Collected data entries

==================================================

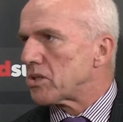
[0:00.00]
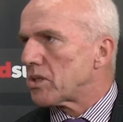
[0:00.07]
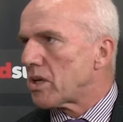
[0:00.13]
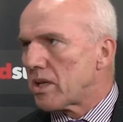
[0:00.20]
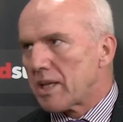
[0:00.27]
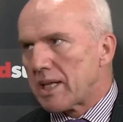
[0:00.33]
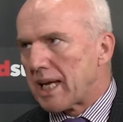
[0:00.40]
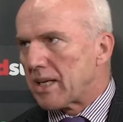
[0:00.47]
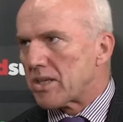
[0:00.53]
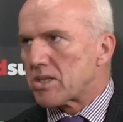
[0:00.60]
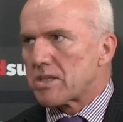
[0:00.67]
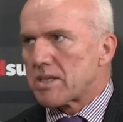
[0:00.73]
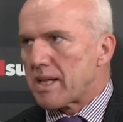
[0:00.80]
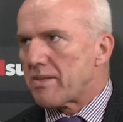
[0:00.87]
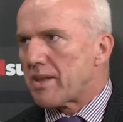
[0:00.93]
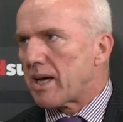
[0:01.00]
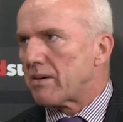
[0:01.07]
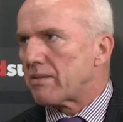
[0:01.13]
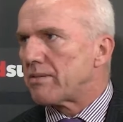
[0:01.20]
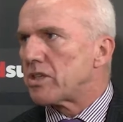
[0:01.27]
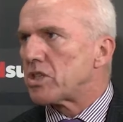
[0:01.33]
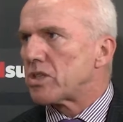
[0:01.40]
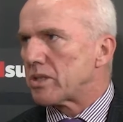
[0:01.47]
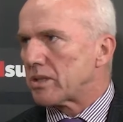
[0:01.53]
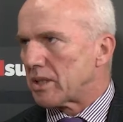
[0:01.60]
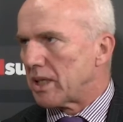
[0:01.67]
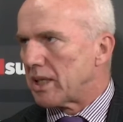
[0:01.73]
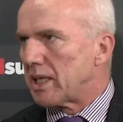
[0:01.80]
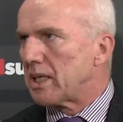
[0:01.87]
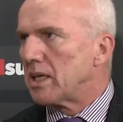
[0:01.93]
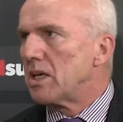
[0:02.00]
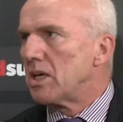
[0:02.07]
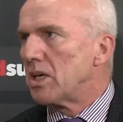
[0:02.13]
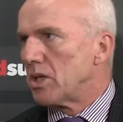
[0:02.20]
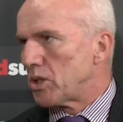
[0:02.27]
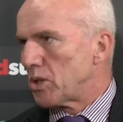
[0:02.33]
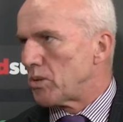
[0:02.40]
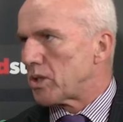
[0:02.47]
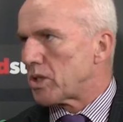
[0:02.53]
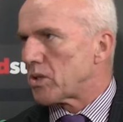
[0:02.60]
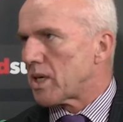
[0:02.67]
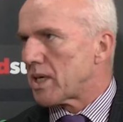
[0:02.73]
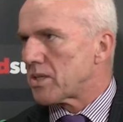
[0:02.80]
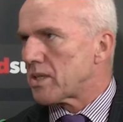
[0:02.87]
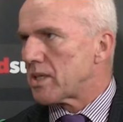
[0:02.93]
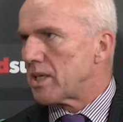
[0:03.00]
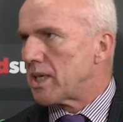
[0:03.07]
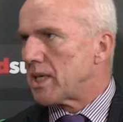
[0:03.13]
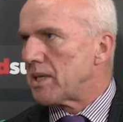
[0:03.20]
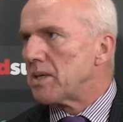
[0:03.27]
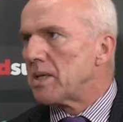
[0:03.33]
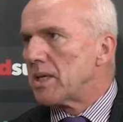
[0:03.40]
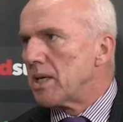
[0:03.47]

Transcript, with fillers: so that they can send that efficiently to a trustee.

==================================================

** TRY IT **
Any pictures should be dropped; transcribe the rest of the records above exactly.

** ANSWER TO THIS TASK **
[0:00.00]
[0:00.07]
[0:00.13]
[0:00.20]
[0:00.27]
[0:00.33]
[0:00.40]
[0:00.47]
[0:00.53]
[0:00.60]
[0:00.67]
[0:00.73]
[0:00.80]
[0:00.87]
[0:00.93]
[0:01.00]
[0:01.07]
[0:01.13]
[0:01.20]
[0:01.27]
[0:01.33]
[0:01.40]
[0:01.47]
[0:01.53]
[0:01.60]
[0:01.67]
[0:01.73]
[0:01.80]
[0:01.87]
[0:01.93]
[0:02.00]
[0:02.07]
[0:02.13]
[0:02.20]
[0:02.27]
[0:02.33]
[0:02.40]
[0:02.47]
[0:02.53]
[0:02.60]
[0:02.67]
[0:02.73]
[0:02.80]
[0:02.87]
[0:02.93]
[0:03.00]
[0:03.07]
[0:03.13]
[0:03.20]
[0:03.27]
[0:03.33]
[0:03.40]
[0:03.47]

Transcript, with fillers: so that they can send that efficiently to a trustee.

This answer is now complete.